Your assignment: Exactly as written, print out each entry in the data, with no pictures.

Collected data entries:

═══

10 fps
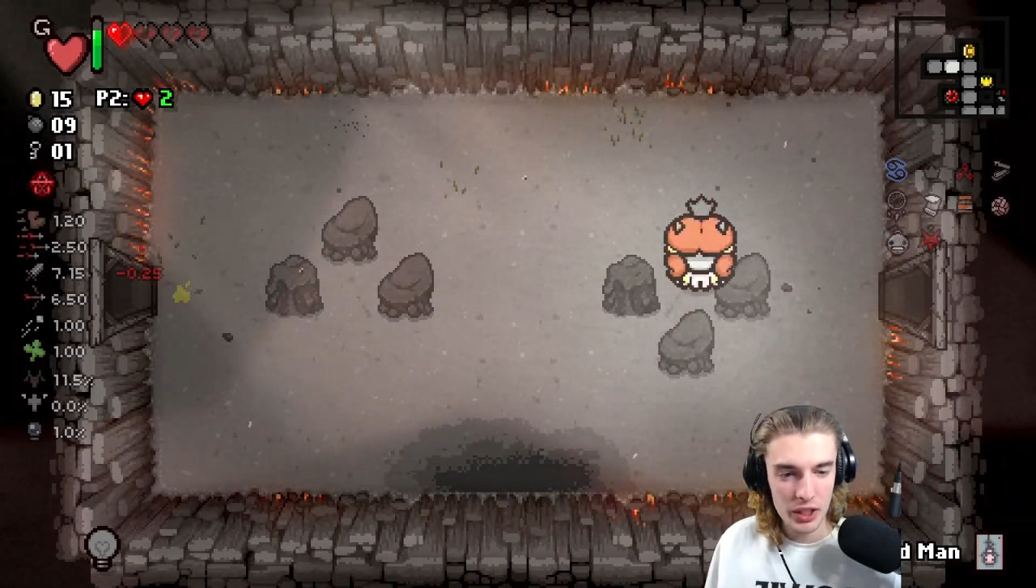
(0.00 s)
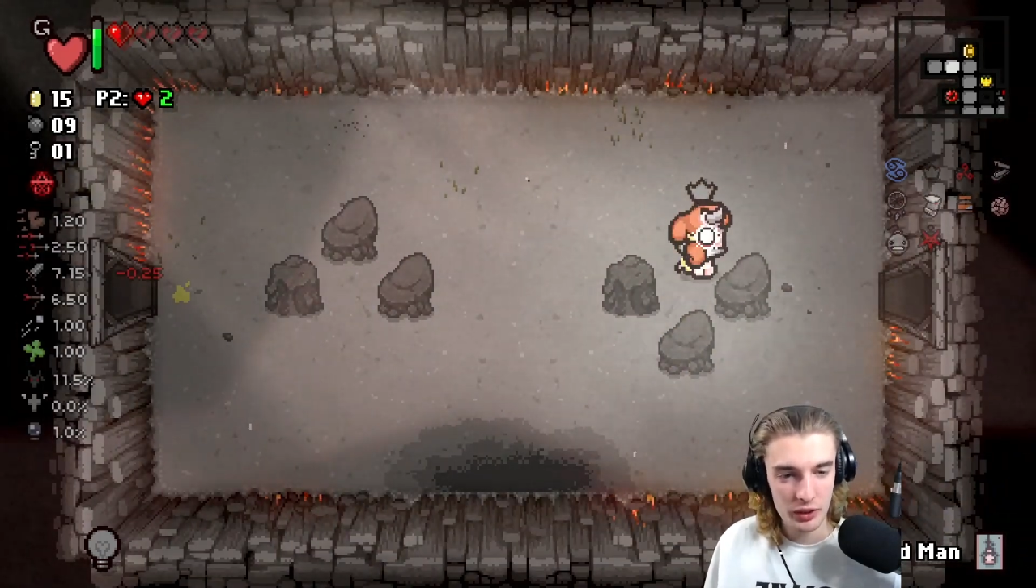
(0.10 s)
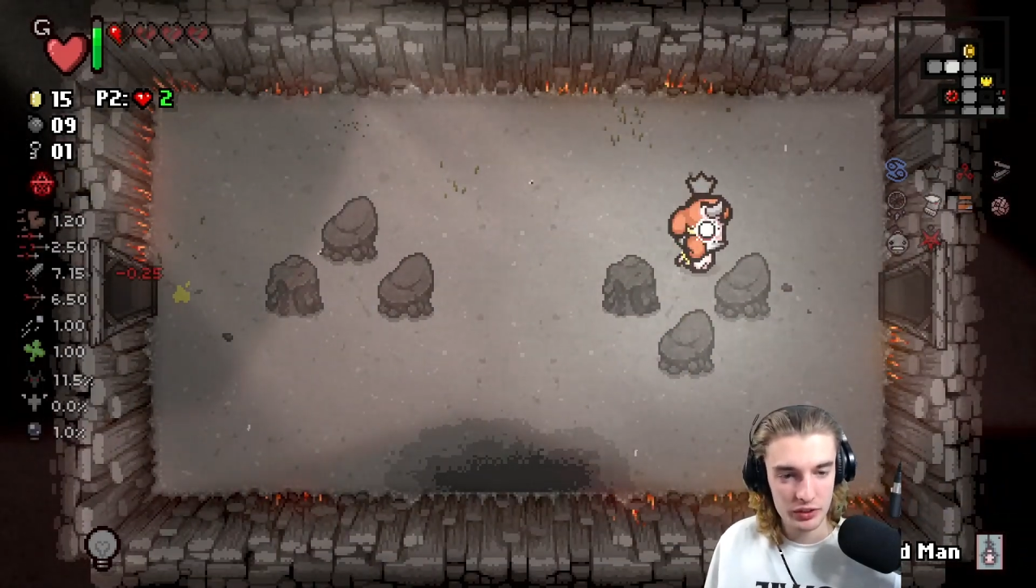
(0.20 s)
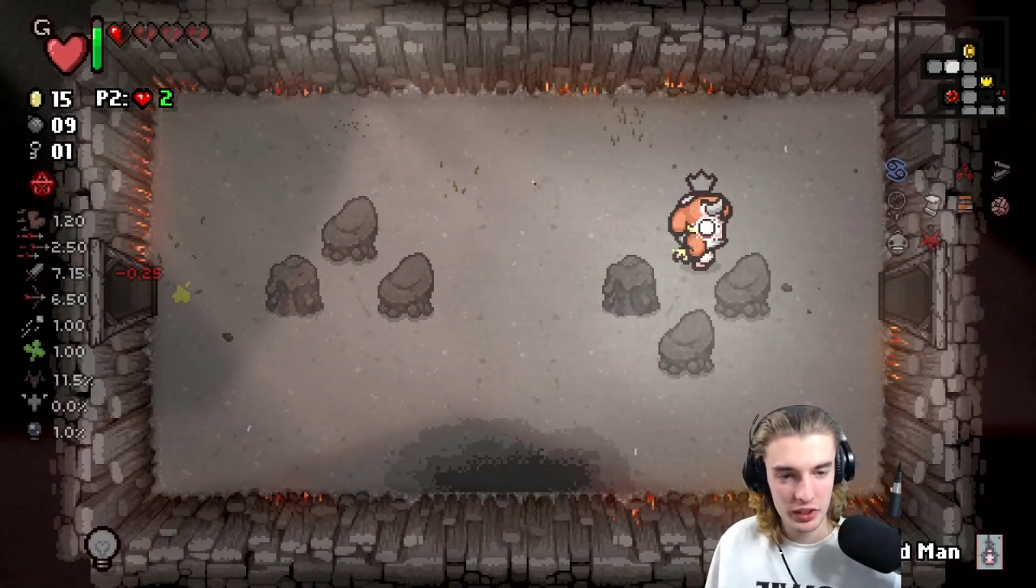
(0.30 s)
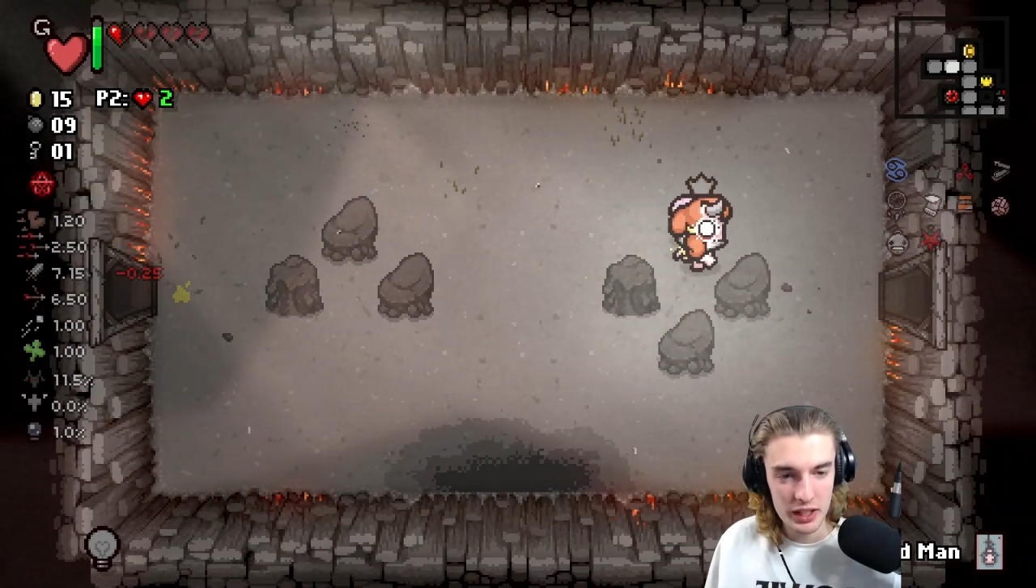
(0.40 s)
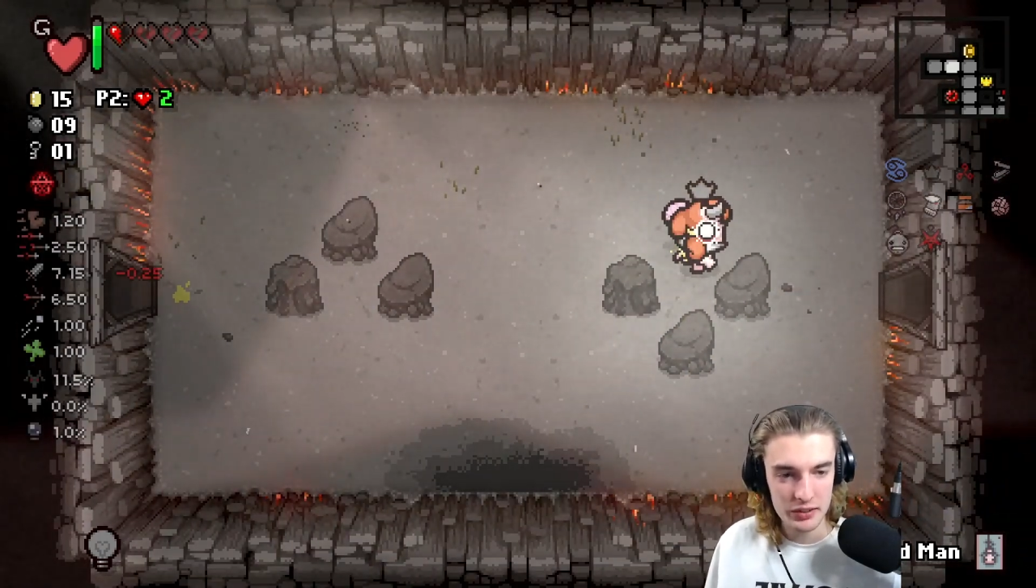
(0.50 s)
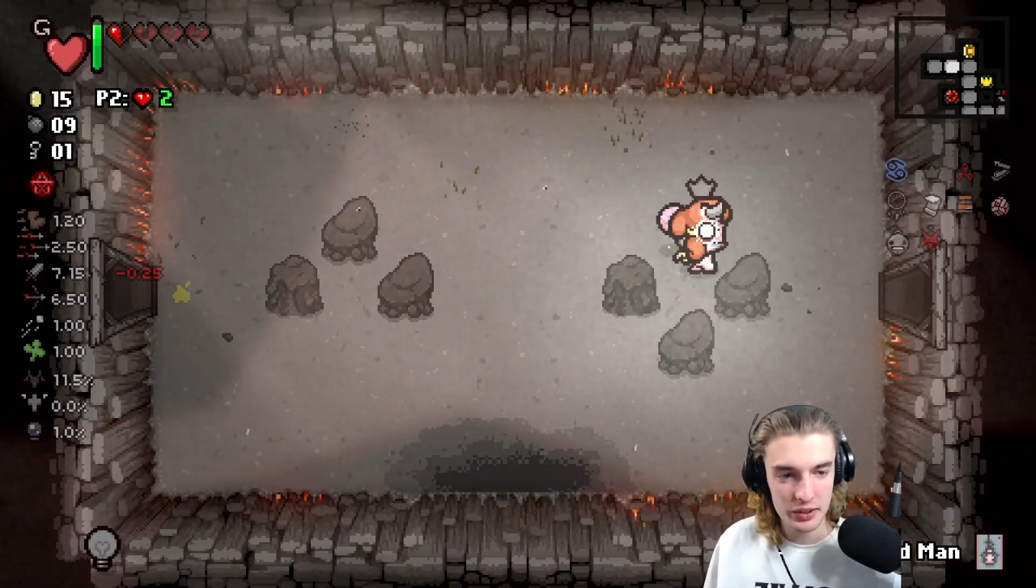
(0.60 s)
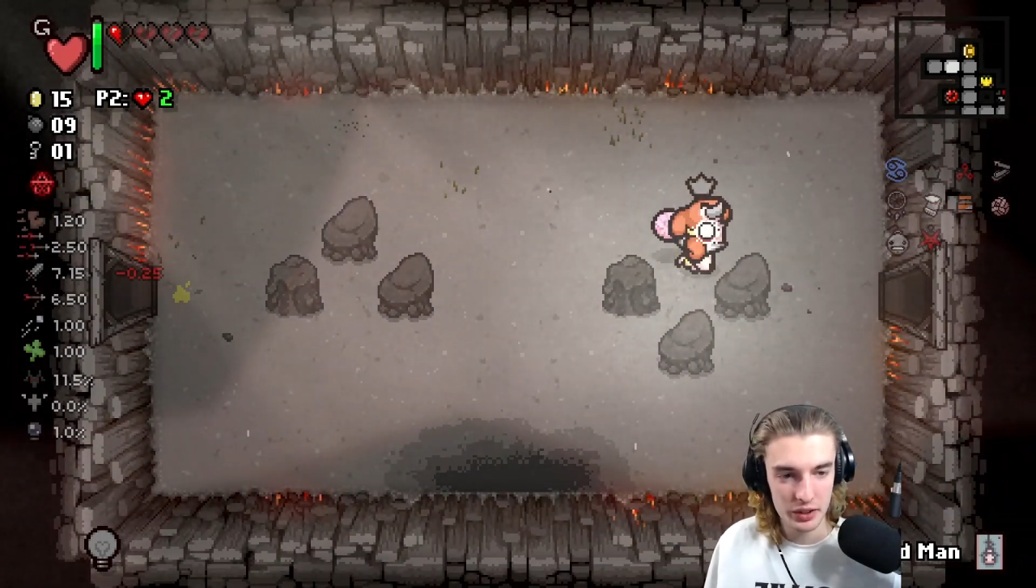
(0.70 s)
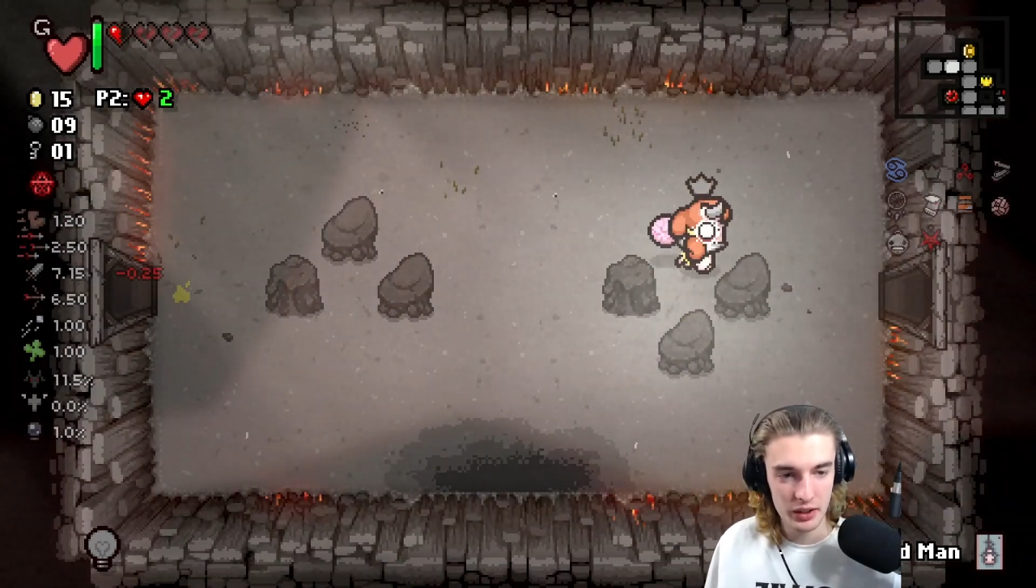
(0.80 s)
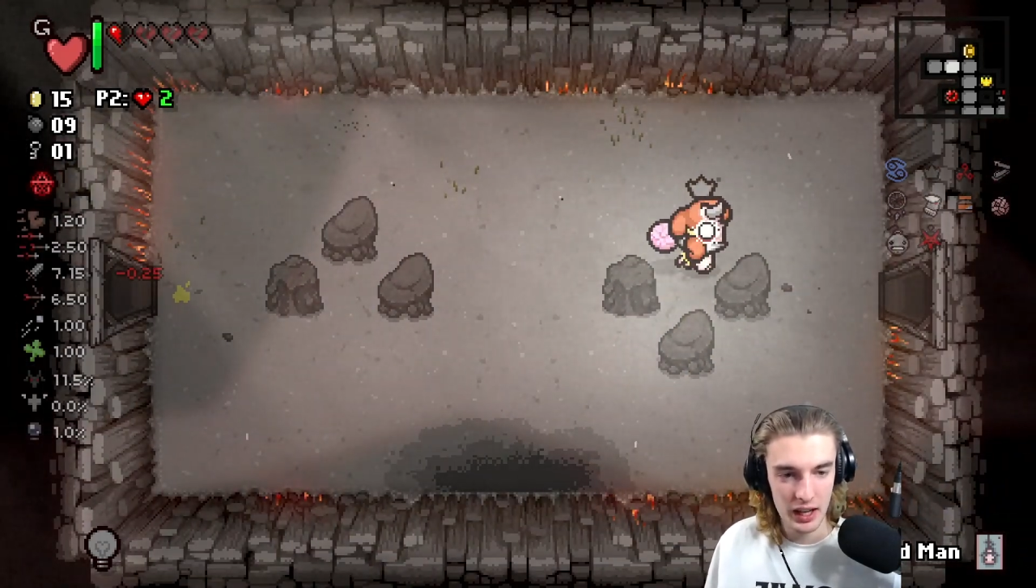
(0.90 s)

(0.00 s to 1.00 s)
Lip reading: critiques here,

═══

Solution to the problem:
10 fps
(0.00 s)
(0.10 s)
(0.20 s)
(0.30 s)
(0.40 s)
(0.50 s)
(0.60 s)
(0.70 s)
(0.80 s)
(0.90 s)

(0.00 s to 1.00 s)
Lip reading: critiques here,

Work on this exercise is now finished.